For each record, copy the text exactly and omit any picture it holds.
# # # # #
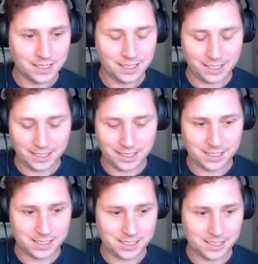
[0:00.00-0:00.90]

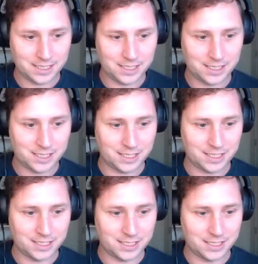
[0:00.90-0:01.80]
and
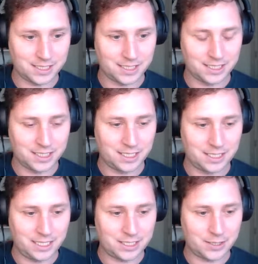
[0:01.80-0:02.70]

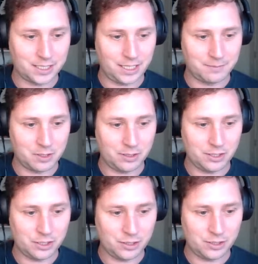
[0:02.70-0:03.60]
actually I'm going
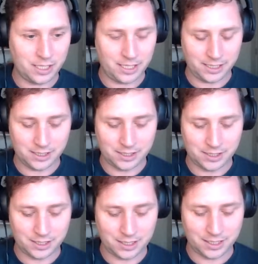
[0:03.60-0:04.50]
to add
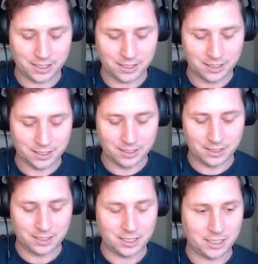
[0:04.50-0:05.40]
a
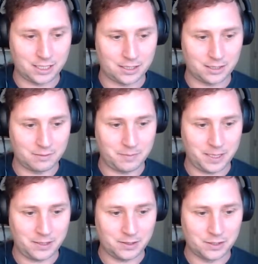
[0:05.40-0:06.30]

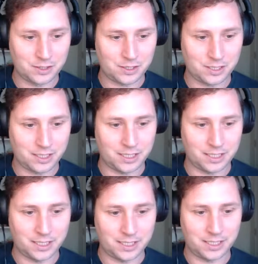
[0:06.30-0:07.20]
bounds,
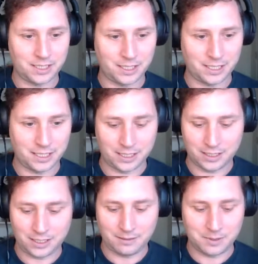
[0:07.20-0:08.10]
and
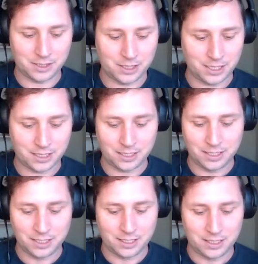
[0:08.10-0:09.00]
I'm going to say that
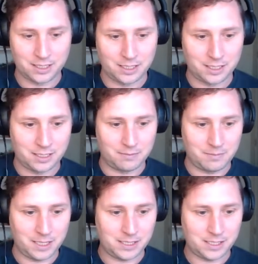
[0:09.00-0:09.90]

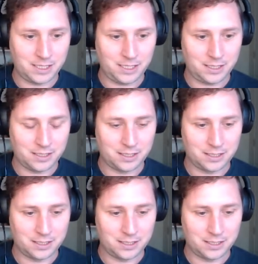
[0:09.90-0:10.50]
-10,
# # # # #
Reply
[0:00.00-0:00.90]

[0:00.90-0:01.80]
and
[0:01.80-0:02.70]

[0:02.70-0:03.60]
actually I'm going
[0:03.60-0:04.50]
to add
[0:04.50-0:05.40]
a
[0:05.40-0:06.30]

[0:06.30-0:07.20]
bounds,
[0:07.20-0:08.10]
and
[0:08.10-0:09.00]
I'm going to say that
[0:09.00-0:09.90]

[0:09.90-0:10.50]
-10,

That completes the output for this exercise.